Com o fim da guerra, Turing gozou de certo prestígio. Colaborou com a construção do primeiro computador norte-americano, o famoso ENIAC, foi empossado vice-diretor do laboratório de computação da Universidade de Manchester e foi eleito para a Royal Society. Sua vida pessoal, no entanto, causava constrangimento a seus superiores e, devido a seu conhecimento sobre projetos secretos do governo, passou a ser visto como um perigo. Em 1952, Turing deu queixa contra um namorado que havia roubado seu apartamento em sua ausência, o que se provou um erro trágico. Ao invés de procurar pelo ladrão, as autoridades o processaram por indecência flagrante e homossexualismo, considerado crime na época.
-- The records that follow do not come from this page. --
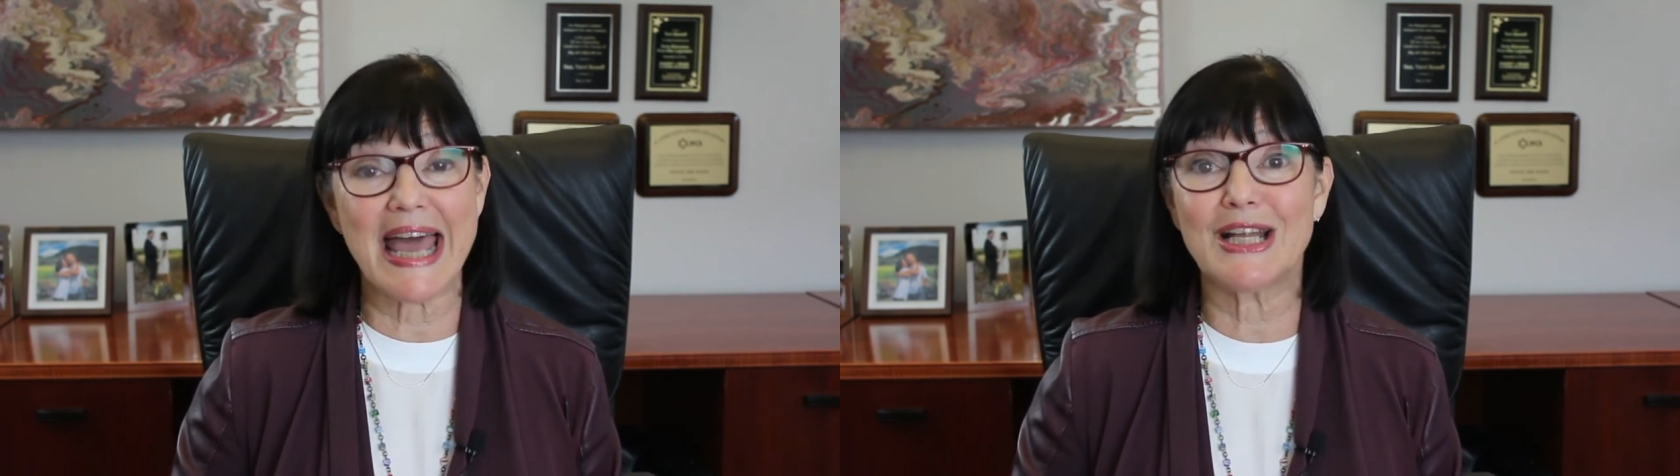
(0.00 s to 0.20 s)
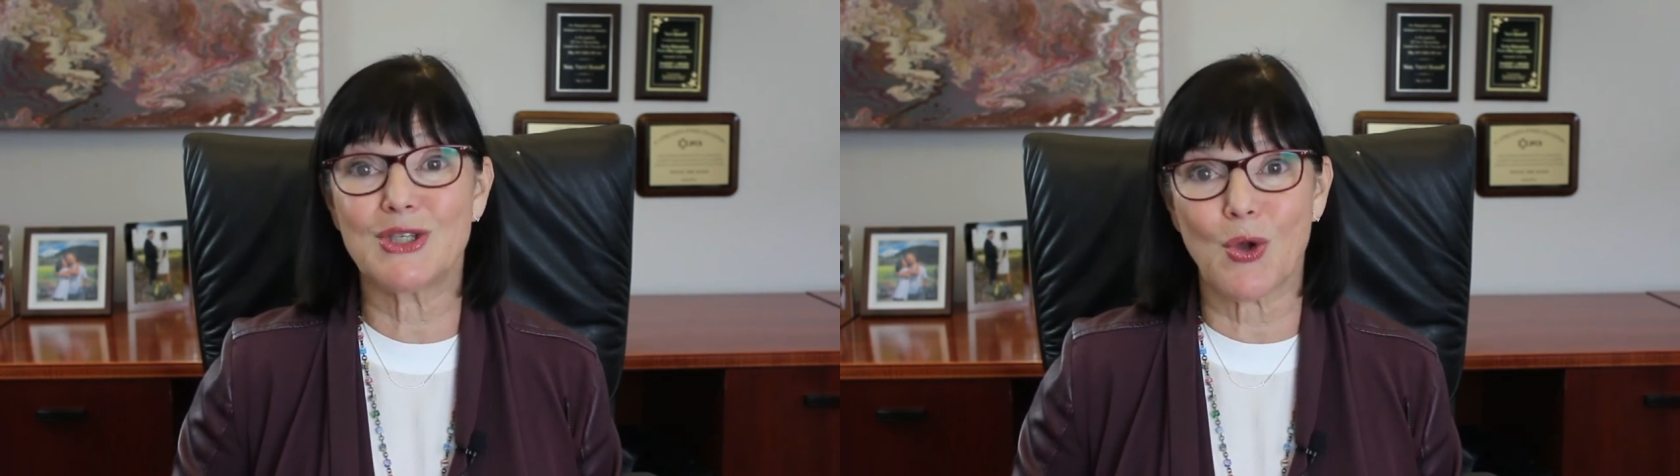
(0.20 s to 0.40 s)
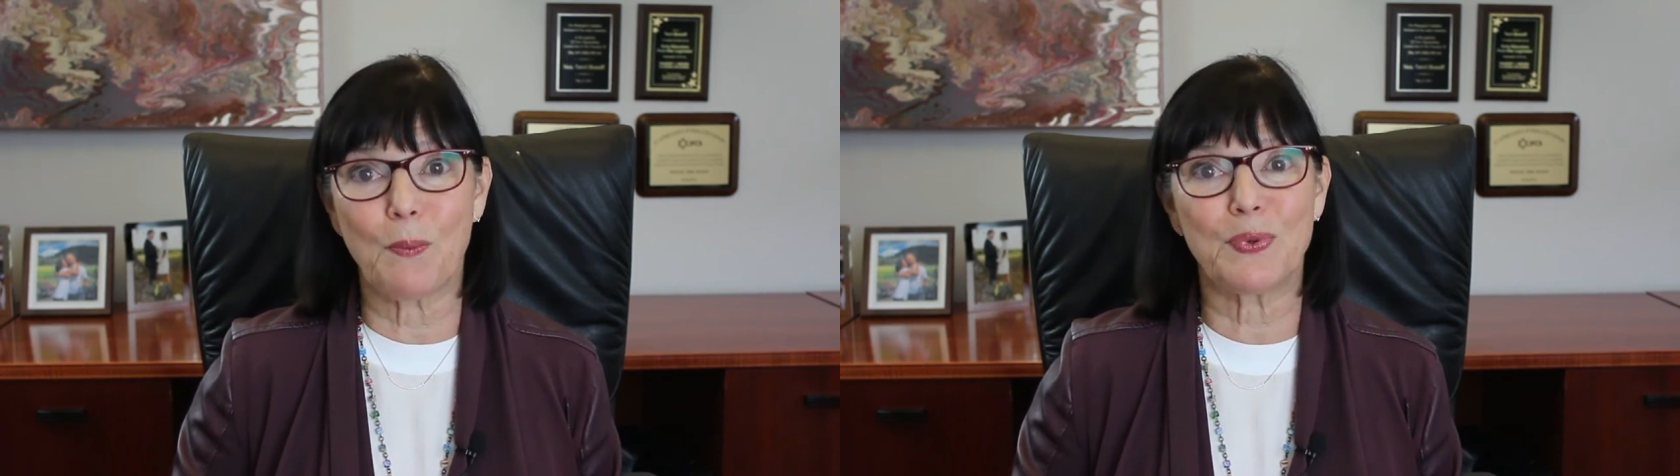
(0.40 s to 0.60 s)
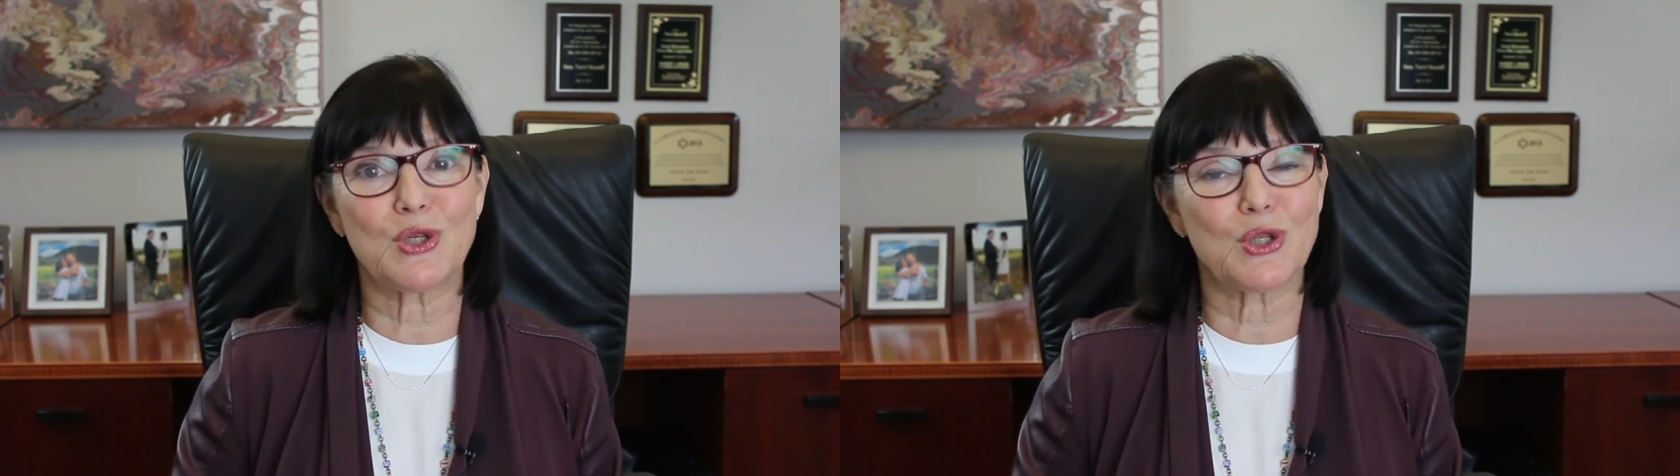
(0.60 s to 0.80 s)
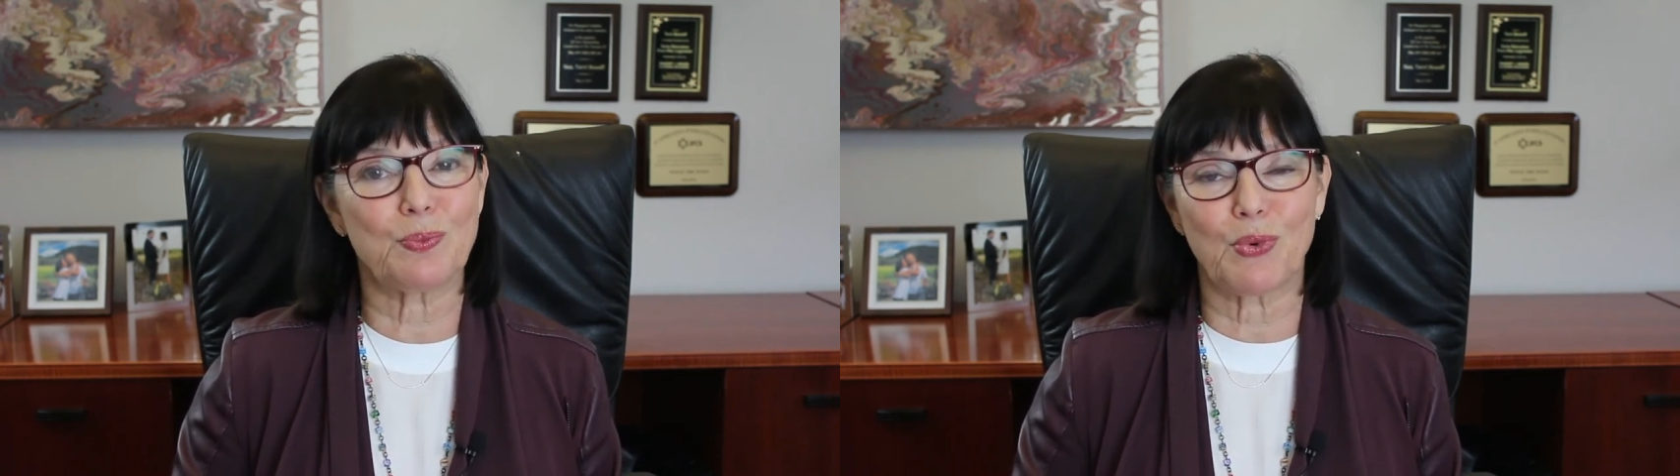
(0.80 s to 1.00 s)
and it's open
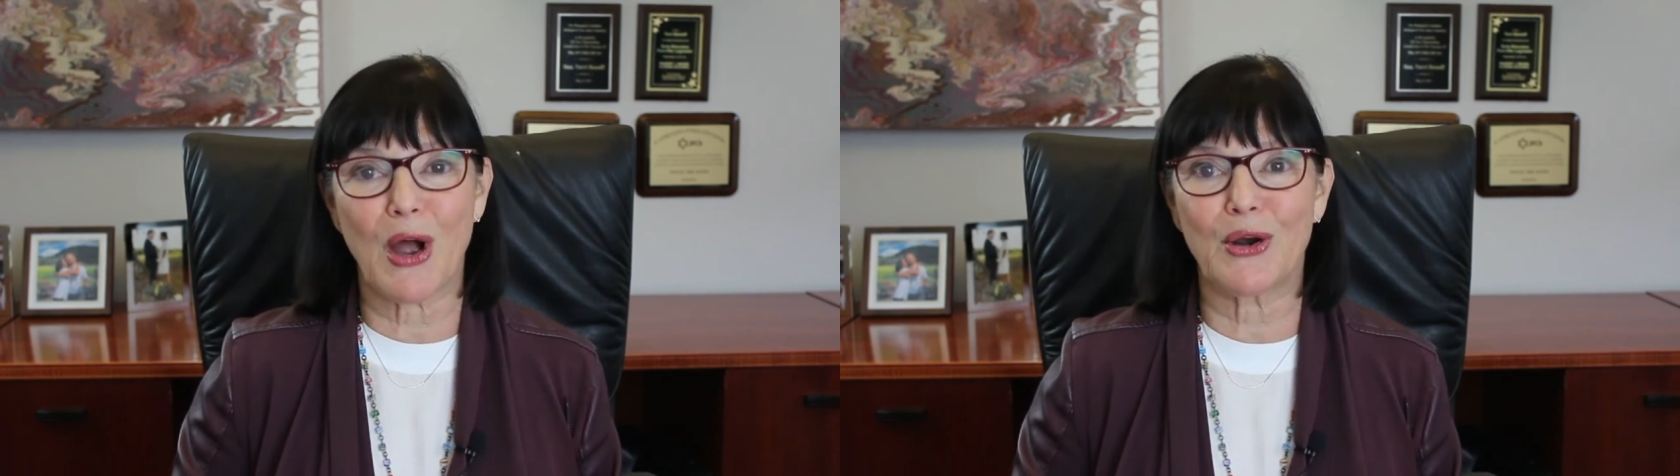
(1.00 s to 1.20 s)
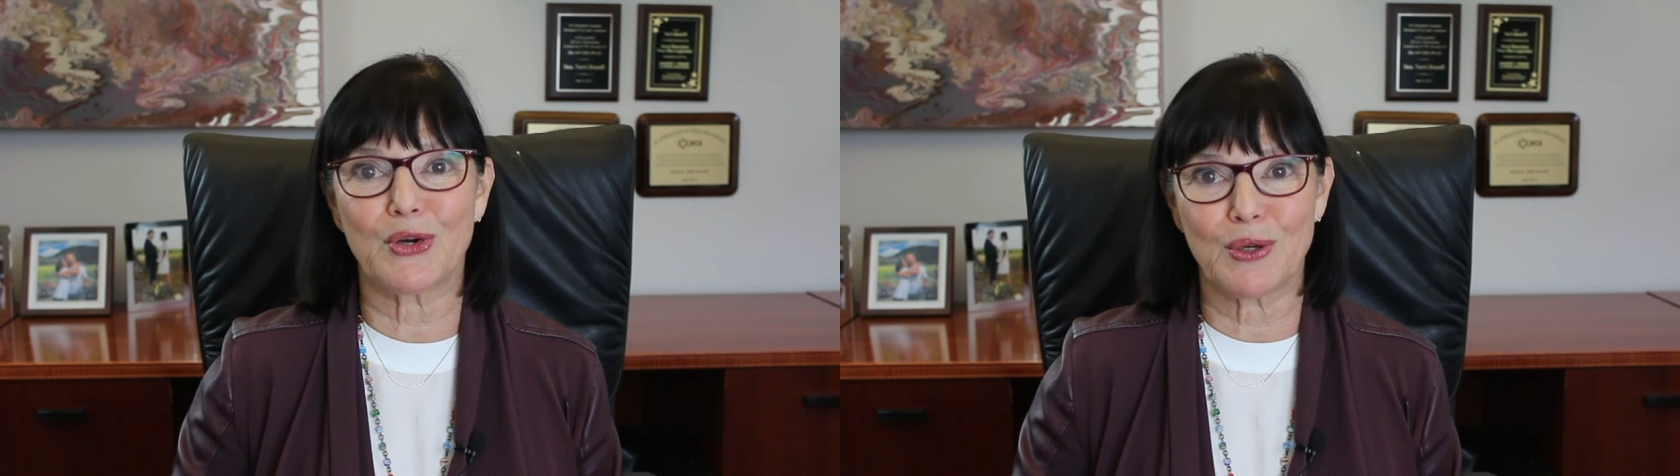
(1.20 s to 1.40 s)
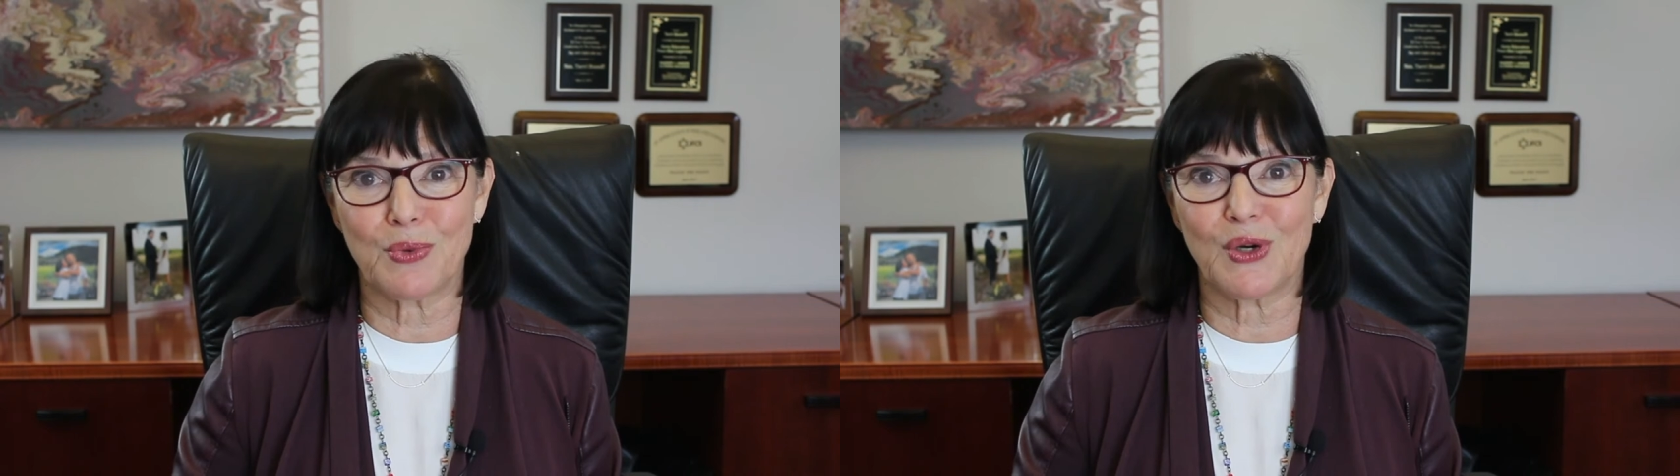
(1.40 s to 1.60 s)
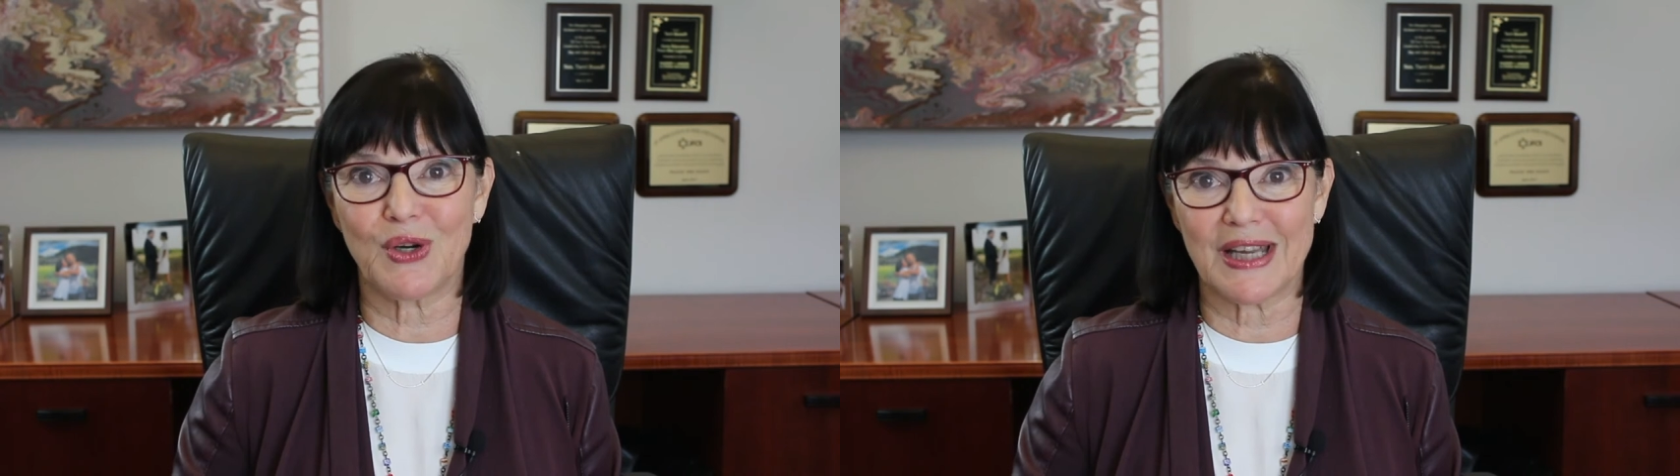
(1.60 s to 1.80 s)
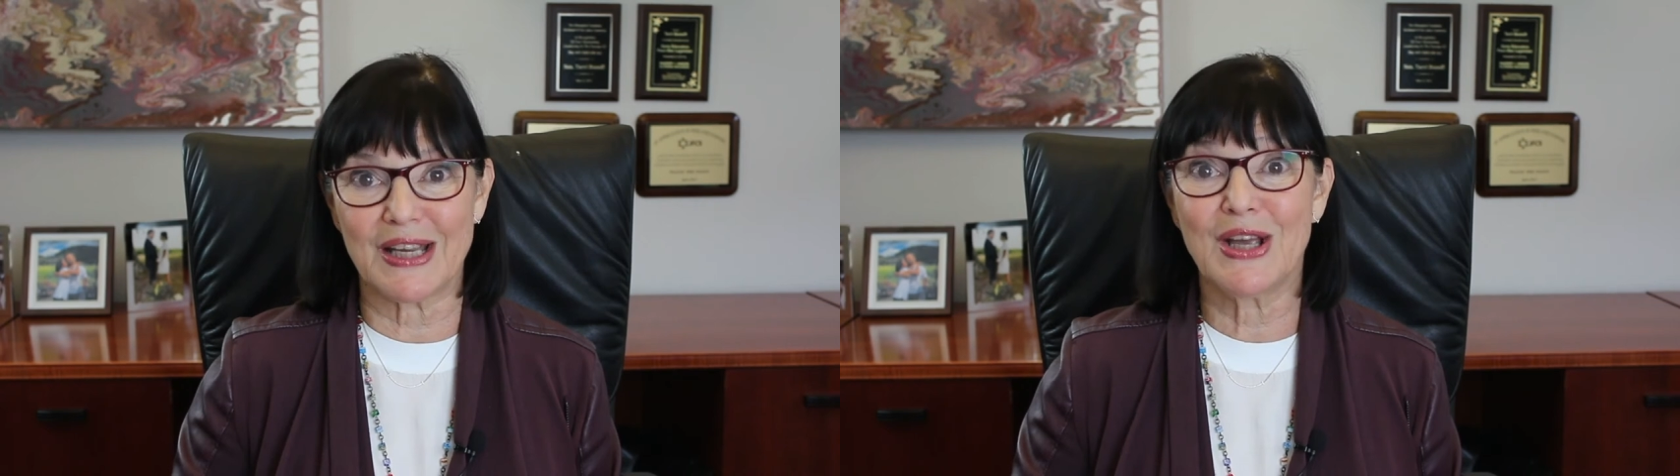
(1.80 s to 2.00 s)
to the broader
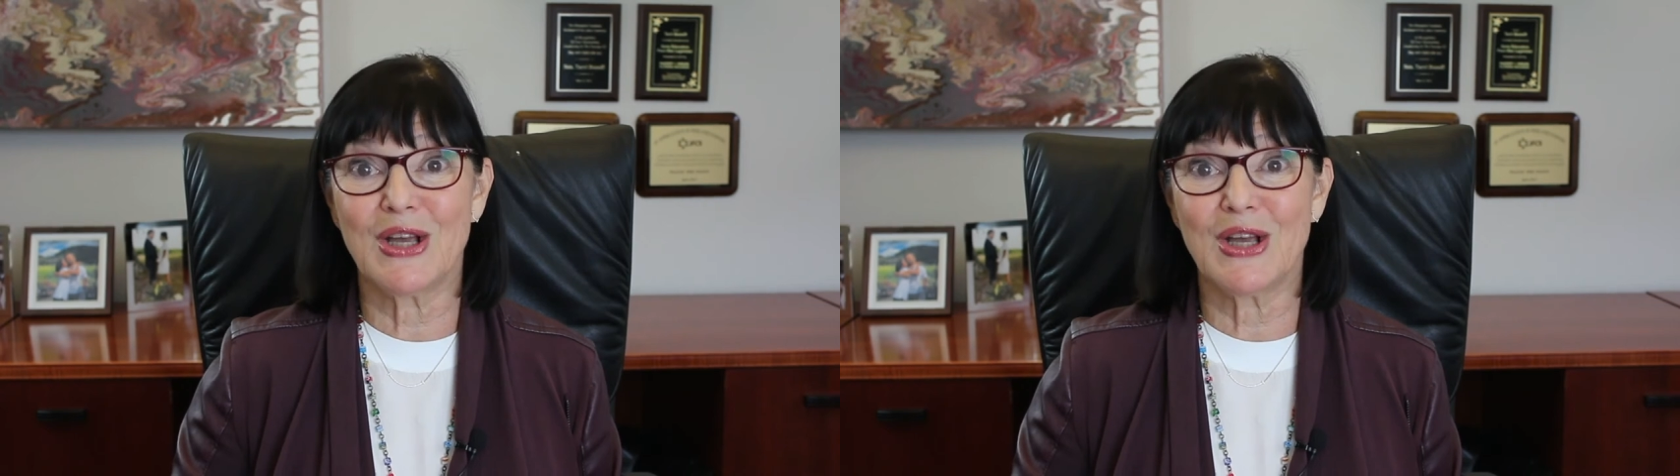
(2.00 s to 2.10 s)
community.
Enquadrado na mesma lei que, décadas antes havia dado início ao martírio de Oscar Wilde – somente revogada em 1968 –, Turing foi obrigado a cumprir pena alternativa na forma de um tratamento à base de hormônios e eletrochoques que deveriam “curá-lo” de sua condição.

Em profunda depressão, destruído pelo tratamento, vendo seu nome excluído de projetos e negado seus pedidos de verba para pesquisas, a cena o inspirou no ritual de suicídio que marcou seu último ato. Em 7 de junho de 1954, Turing mordeu uma maçã como fazia todas as noites antes de se deitar. Naquela noite, no entanto, o fruto teria sido tratado com cianeto, a exemplo da bruxa má. Embora nunca confirmada por Steve Jobs, a maçã da Apple seria uma homenagem a Turing.

Nos anos que se seguiram, as autoridades trataram de abafar o caso e, com o passar do tempo, o nome Alan Turing foi praticamente apagado dos registros históricos. O resgate só aconteceu em meados dos anos 1980. Ainda assim, muitos que escreviam a seu respeito procuravam abafar detalhes de sua vida, como se a sexualidade de Turing representasse uma mancha em sua trajetória. Mas não há como negar a importância simbólica do cientista na luta contra a homofobia. Por outro lado, reduzi-lo a mártir de uma causa pode ser tão prejudicial à memória dele quanto reconhecer a importância do intelecto que compôs a obra, porém escondendo dados pessoais que definiram o homem. Talvez a melhor forma de celebrar Alan Turing seja como o homem que nos presenteou com o futuro e sua existência representa a importância do respeito aos direitos individuais dos seres humanos.